EXERCISE DIRECTIONS -
Write out the data that follows exactly, keeping every picture out.

(Stored data)
************
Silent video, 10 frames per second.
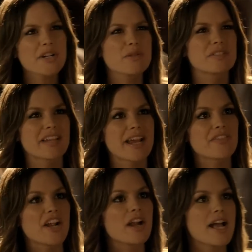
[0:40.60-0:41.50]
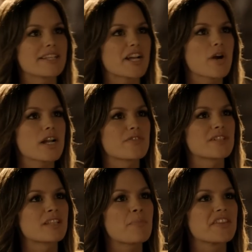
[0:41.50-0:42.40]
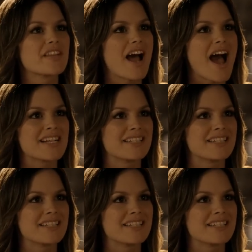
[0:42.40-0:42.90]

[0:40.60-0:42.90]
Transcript: How can you stand there and take credit for something that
************
SOLUTION FOR THIS EXERCISE -
Silent video, 10 frames per second.
[0:40.60-0:41.50]
[0:41.50-0:42.40]
[0:42.40-0:42.90]

[0:40.60-0:42.90]
Transcript: How can you stand there and take credit for something that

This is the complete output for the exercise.